Please reproduce the data in full, exactly as it stands.

╭──

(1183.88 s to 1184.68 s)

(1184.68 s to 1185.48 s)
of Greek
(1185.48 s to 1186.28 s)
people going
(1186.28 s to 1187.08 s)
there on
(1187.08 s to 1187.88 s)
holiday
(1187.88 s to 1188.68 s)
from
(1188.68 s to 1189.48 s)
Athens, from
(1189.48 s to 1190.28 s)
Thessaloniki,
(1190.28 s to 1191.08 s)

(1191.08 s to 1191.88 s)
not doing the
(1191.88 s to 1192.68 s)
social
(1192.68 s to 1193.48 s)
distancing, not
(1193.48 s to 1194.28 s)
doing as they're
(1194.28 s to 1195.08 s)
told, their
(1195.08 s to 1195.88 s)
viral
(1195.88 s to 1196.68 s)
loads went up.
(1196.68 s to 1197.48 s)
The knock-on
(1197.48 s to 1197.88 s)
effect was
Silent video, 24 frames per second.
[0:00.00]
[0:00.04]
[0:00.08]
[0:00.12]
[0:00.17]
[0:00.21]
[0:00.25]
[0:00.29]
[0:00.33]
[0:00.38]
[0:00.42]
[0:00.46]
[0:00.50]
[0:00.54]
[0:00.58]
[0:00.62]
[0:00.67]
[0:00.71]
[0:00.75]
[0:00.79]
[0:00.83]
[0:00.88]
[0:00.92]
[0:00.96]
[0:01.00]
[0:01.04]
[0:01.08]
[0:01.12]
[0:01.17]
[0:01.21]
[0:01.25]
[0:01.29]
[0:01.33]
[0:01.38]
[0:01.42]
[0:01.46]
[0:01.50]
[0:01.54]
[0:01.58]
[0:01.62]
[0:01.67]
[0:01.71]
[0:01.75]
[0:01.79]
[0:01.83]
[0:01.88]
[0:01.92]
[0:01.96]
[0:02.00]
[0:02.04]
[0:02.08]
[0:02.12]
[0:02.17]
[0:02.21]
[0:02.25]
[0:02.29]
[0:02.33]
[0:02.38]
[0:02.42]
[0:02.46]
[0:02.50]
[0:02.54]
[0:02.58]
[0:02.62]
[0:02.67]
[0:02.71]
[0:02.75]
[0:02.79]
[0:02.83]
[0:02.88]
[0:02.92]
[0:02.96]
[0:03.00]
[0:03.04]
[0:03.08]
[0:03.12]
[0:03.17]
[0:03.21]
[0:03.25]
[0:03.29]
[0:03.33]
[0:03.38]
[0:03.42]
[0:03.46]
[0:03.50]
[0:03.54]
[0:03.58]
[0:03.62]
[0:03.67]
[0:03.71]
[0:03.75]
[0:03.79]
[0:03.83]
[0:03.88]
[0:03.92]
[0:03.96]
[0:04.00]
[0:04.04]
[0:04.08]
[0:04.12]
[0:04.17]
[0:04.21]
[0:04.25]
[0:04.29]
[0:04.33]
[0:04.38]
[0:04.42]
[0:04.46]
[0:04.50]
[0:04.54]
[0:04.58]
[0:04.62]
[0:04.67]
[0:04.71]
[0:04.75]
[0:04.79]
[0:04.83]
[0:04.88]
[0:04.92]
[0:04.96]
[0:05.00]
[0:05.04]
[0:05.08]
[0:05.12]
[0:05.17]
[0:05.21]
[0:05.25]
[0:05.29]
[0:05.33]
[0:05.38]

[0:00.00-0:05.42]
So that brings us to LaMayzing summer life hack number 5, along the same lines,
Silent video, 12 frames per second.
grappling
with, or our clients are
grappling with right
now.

╰──

▸ Answer to this exercise:
(1183.88 s to 1184.68 s)

(1184.68 s to 1185.48 s)
of Greek
(1185.48 s to 1186.28 s)
people going
(1186.28 s to 1187.08 s)
there on
(1187.08 s to 1187.88 s)
holiday
(1187.88 s to 1188.68 s)
from
(1188.68 s to 1189.48 s)
Athens, from
(1189.48 s to 1190.28 s)
Thessaloniki,
(1190.28 s to 1191.08 s)

(1191.08 s to 1191.88 s)
not doing the
(1191.88 s to 1192.68 s)
social
(1192.68 s to 1193.48 s)
distancing, not
(1193.48 s to 1194.28 s)
doing as they're
(1194.28 s to 1195.08 s)
told, their
(1195.08 s to 1195.88 s)
viral
(1195.88 s to 1196.68 s)
loads went up.
(1196.68 s to 1197.48 s)
The knock-on
(1197.48 s to 1197.88 s)
effect was
Silent video, 24 frames per second.
[0:00.00]
[0:00.04]
[0:00.08]
[0:00.12]
[0:00.17]
[0:00.21]
[0:00.25]
[0:00.29]
[0:00.33]
[0:00.38]
[0:00.42]
[0:00.46]
[0:00.50]
[0:00.54]
[0:00.58]
[0:00.62]
[0:00.67]
[0:00.71]
[0:00.75]
[0:00.79]
[0:00.83]
[0:00.88]
[0:00.92]
[0:00.96]
[0:01.00]
[0:01.04]
[0:01.08]
[0:01.12]
[0:01.17]
[0:01.21]
[0:01.25]
[0:01.29]
[0:01.33]
[0:01.38]
[0:01.42]
[0:01.46]
[0:01.50]
[0:01.54]
[0:01.58]
[0:01.62]
[0:01.67]
[0:01.71]
[0:01.75]
[0:01.79]
[0:01.83]
[0:01.88]
[0:01.92]
[0:01.96]
[0:02.00]
[0:02.04]
[0:02.08]
[0:02.12]
[0:02.17]
[0:02.21]
[0:02.25]
[0:02.29]
[0:02.33]
[0:02.38]
[0:02.42]
[0:02.46]
[0:02.50]
[0:02.54]
[0:02.58]
[0:02.62]
[0:02.67]
[0:02.71]
[0:02.75]
[0:02.79]
[0:02.83]
[0:02.88]
[0:02.92]
[0:02.96]
[0:03.00]
[0:03.04]
[0:03.08]
[0:03.12]
[0:03.17]
[0:03.21]
[0:03.25]
[0:03.29]
[0:03.33]
[0:03.38]
[0:03.42]
[0:03.46]
[0:03.50]
[0:03.54]
[0:03.58]
[0:03.62]
[0:03.67]
[0:03.71]
[0:03.75]
[0:03.79]
[0:03.83]
[0:03.88]
[0:03.92]
[0:03.96]
[0:04.00]
[0:04.04]
[0:04.08]
[0:04.12]
[0:04.17]
[0:04.21]
[0:04.25]
[0:04.29]
[0:04.33]
[0:04.38]
[0:04.42]
[0:04.46]
[0:04.50]
[0:04.54]
[0:04.58]
[0:04.62]
[0:04.67]
[0:04.71]
[0:04.75]
[0:04.79]
[0:04.83]
[0:04.88]
[0:04.92]
[0:04.96]
[0:05.00]
[0:05.04]
[0:05.08]
[0:05.12]
[0:05.17]
[0:05.21]
[0:05.25]
[0:05.29]
[0:05.33]
[0:05.38]

[0:00.00-0:05.42]
So that brings us to LaMayzing summer life hack number 5, along the same lines,
Silent video, 12 frames per second.
grappling
with, or our clients are
grappling with right
now.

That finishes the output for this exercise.